By Jim McIlroy
Workers at the giant Mt Isa mine are calling for unity of all unions and mineworkers in any negotiations with MIM Holdings over the future of their three-month-long dispute over wages, conditions and union coverage.
Responding to a deal worked out between representatives of the company, the ACTU, the Australian Workers Union and the Manufacturing Workers Union (the state branch of the metal workers) in Brisbane on May 19, union delegates in Mt Isa were initially sceptical.
The plan, worked out between MIM general manager Phil Wright, ACTU president Martin Ferguson and other union officials, may exclude three unions with substantial numbers of members involved in the dispute from a direct role in future negotiations.
MIM locked out its 2750-strong work force on May 12. The workers had walked off the job on May 8 after enterprise bargaining negotiations stalled over MIM's refusal to grant workers benefits, in particular annual airfares to Brisbane — a traditional benefit which had been removed in 1993 on the understanding it would be restored later.
More than 1200 miners at three MIM-owned coal mines in central Queensland walked out in solidarity on May 12. They later refused to obey Industrial Relations Commission orders directing them back to work.

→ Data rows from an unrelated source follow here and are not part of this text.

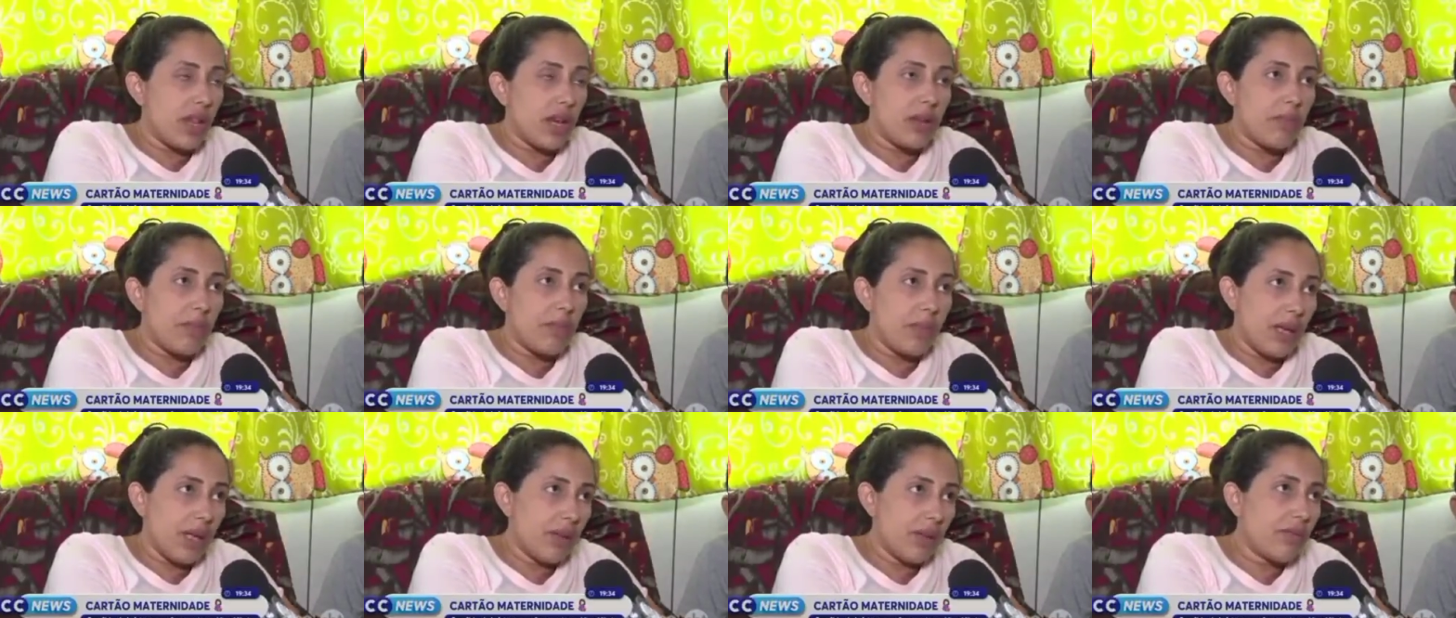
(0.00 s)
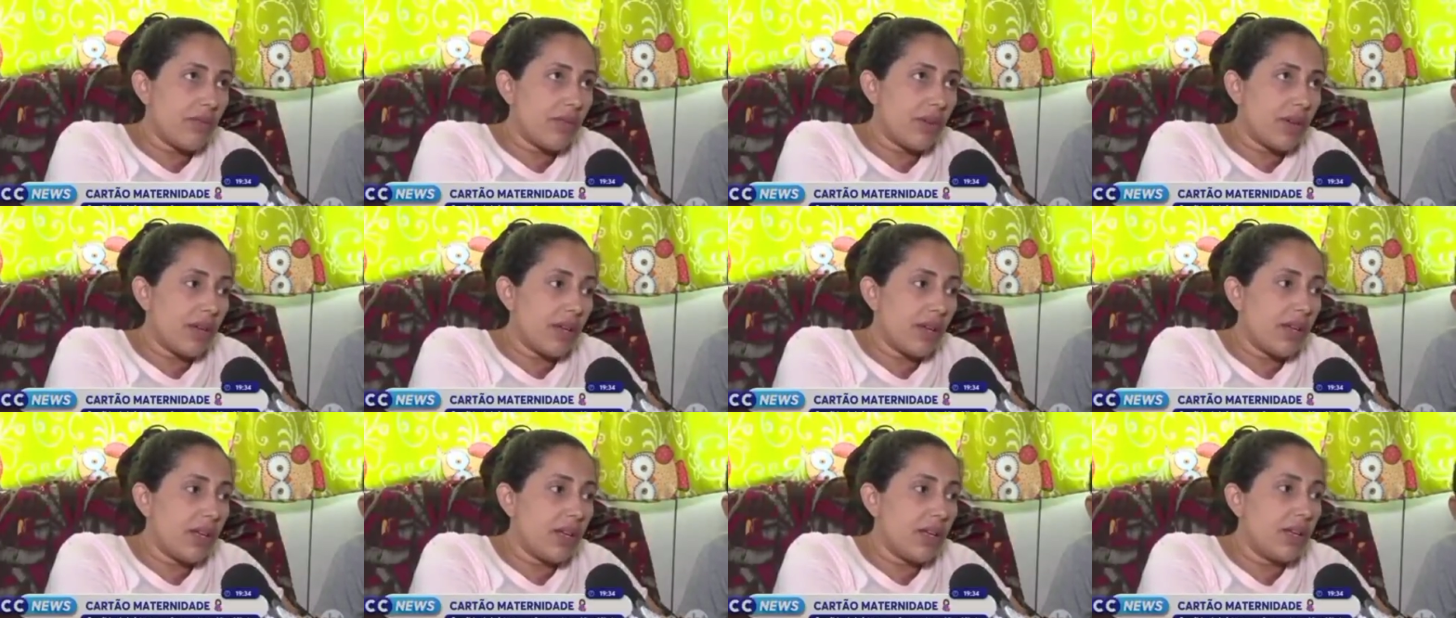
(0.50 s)
alimento,
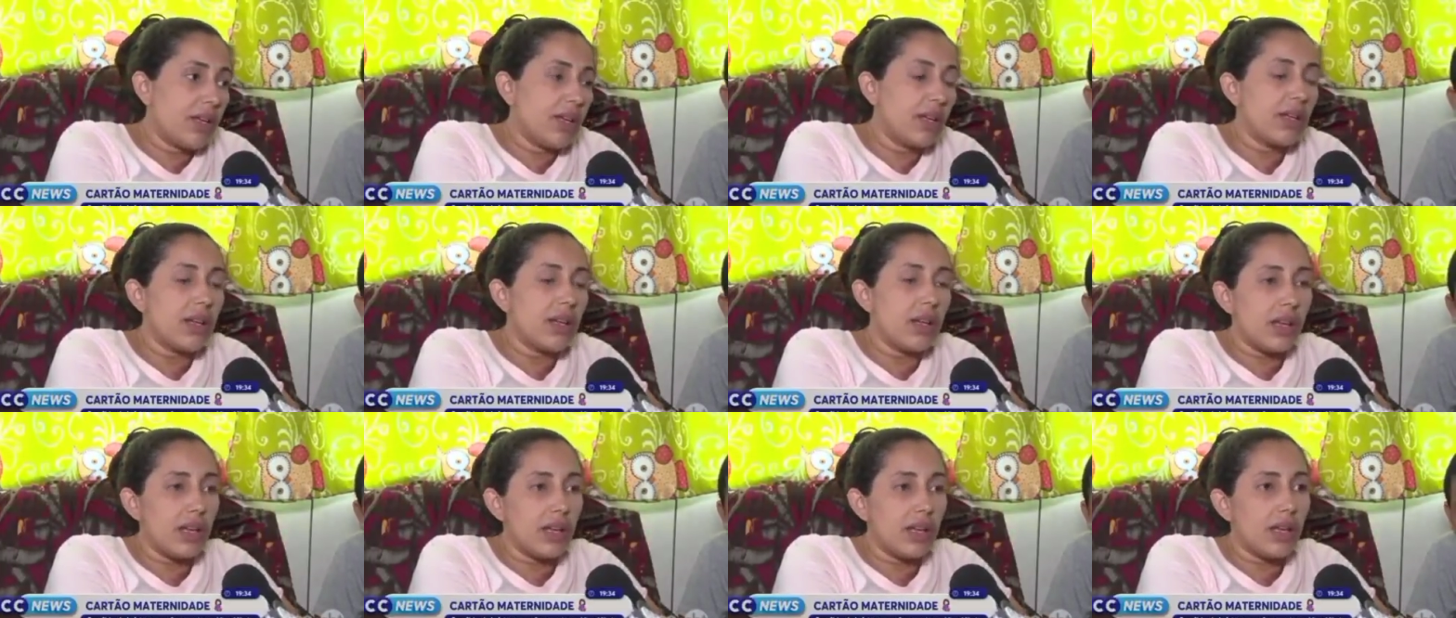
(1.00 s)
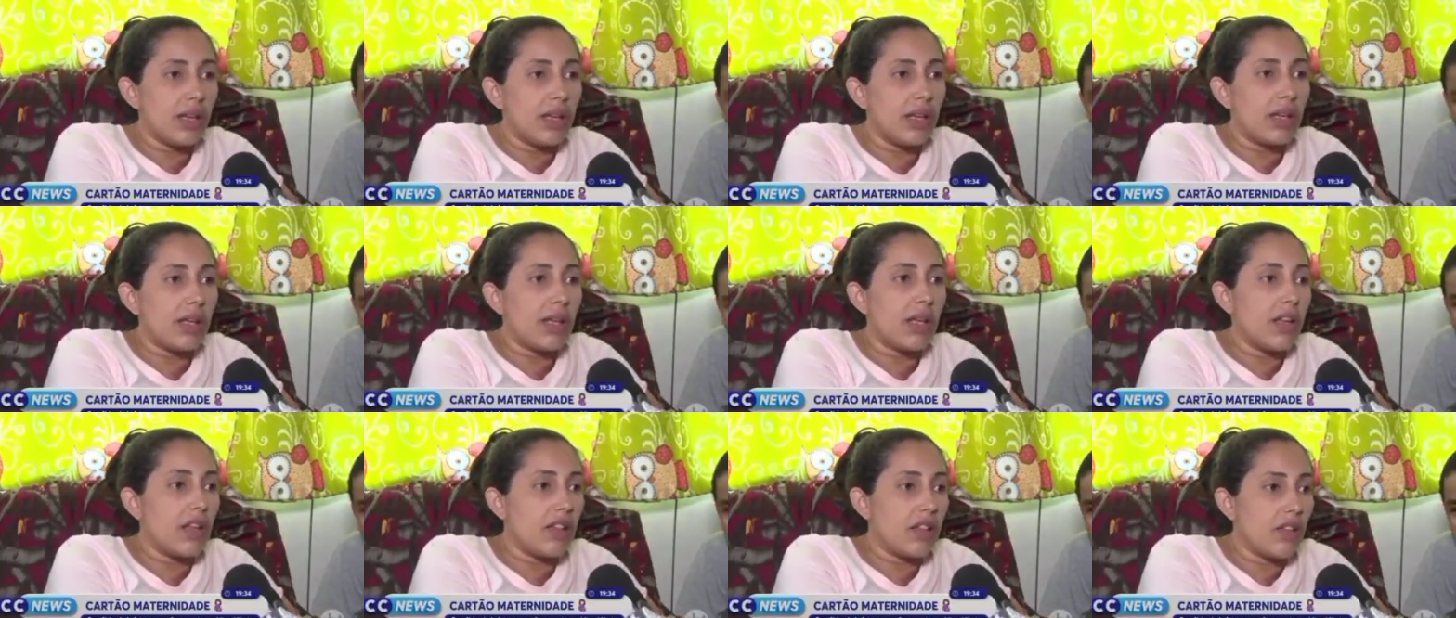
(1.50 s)
né?
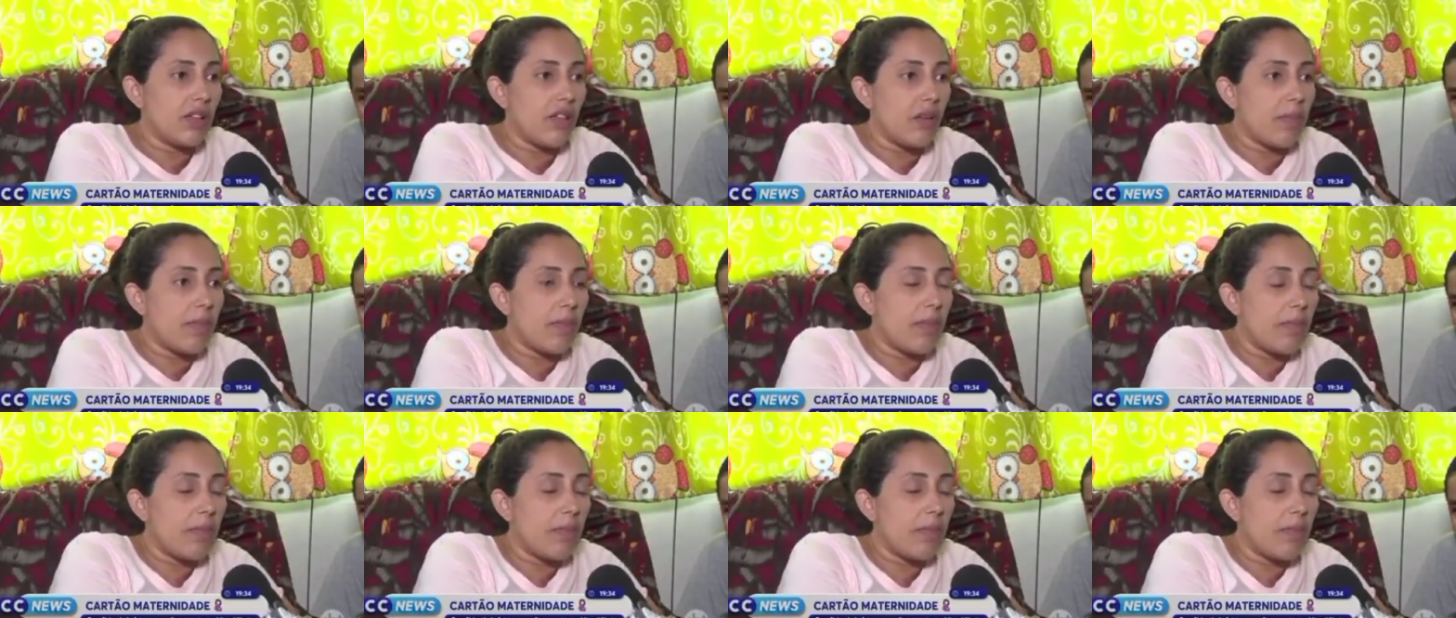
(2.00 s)
Que ele só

The MIM-ACTU "peace plan" reportedly recommends a return to work by the Mt Isa workers, lifting of all work bans, dissolving the five-union disputes committee and the formation of a negotiating body.
The draft reportedly recommends the body include only state officials of the AWU and the Manufacturing Workers Union, with representatives of all award employees at Mt Isa.
This excludes a direct role for the Construction, Forestry, Mining and Energy Union, the Federated Clerks Union and the Electrical Trades Union — the other three unions with members at Mt Isa.
CFMEU Mt Isa lodge secretary and Combined Unions Disputes Committee co-chair Steve Hardwick said on May 19 that "observer status" for the three excluded unions would be unacceptable.
A meeting of Mt Isa workers on May 19 was reported to have heard complaints that the interests of the rank and file were being ignored in the Brisbane talks.
But Steve Hardwick and Disputes Committee co-chair Roy Harris of the AWU told 150 workers at the AWU's Mt Isa offices that only the work force would decide if the peace proposals were acceptable. Harris told the workers, "We will be at the table, all five unions, or nobody will be at the table".
Behind the Mt Isa conflict is the campaign to exclude the CFMEU, the Clerks and the ETU from the mine.
A decision by the Queensland Industrial Commission last year gave the AWU and the MWU sole coverage rights at Mt Isa. This caused a massive outcry from workers at the site, who demanded the right to determine which union they should belong to.
In a ballot organised by the ACTU, workers voted overwhelmingly to retain membership of the three unions — many members of the AWU sought to leave and join the others!
MIM, facing extensive restructuring of its copper-lead-zinc mining operation at Mt Isa in the face of falling profits, wants to establish a sweetheart deal, primarily with the AWU — unaffectionately known as "Australia's Worst Union".
A further dimension of the dispute is that the AWU is the most powerful ALP factional force behind the Goss government. Government influence will seek to further entrench the AWU stranglehold on a large sector of the Queensland work force, especially in regional and rural areas.
The looming state election is a strong incentive to get the Mt Isa dispute settled as soon as possible.
The question of wages and conditions goes back to 1993, when Mt Isa workers agreed to temporarily forgo certain conditions, in particular an annual family airfare to Brisbane as recompense for the isolation of the town.
This airfare was won decades ago, and is a deeply valued benefit for Mt Isa workers and their families. The airfares were forgone as part of a deal to assist MIM with its financial problems, with the clear understanding they would be returned later.
Now, MIM general manager Phil Wright describes the airfares as a "dinosaur" industrial issue.
A mass meeting of some 2000 workers at Mt Isa on February 22 angrily rejected an enterprise bargaining deal proposed by the AWU and the MWU. The deal involved pay rises of some 10% spread over two years, and an $800 annual remote area allowance, in lieu of the previous airfare provision. One return airfare to Brisbane costs up to $700.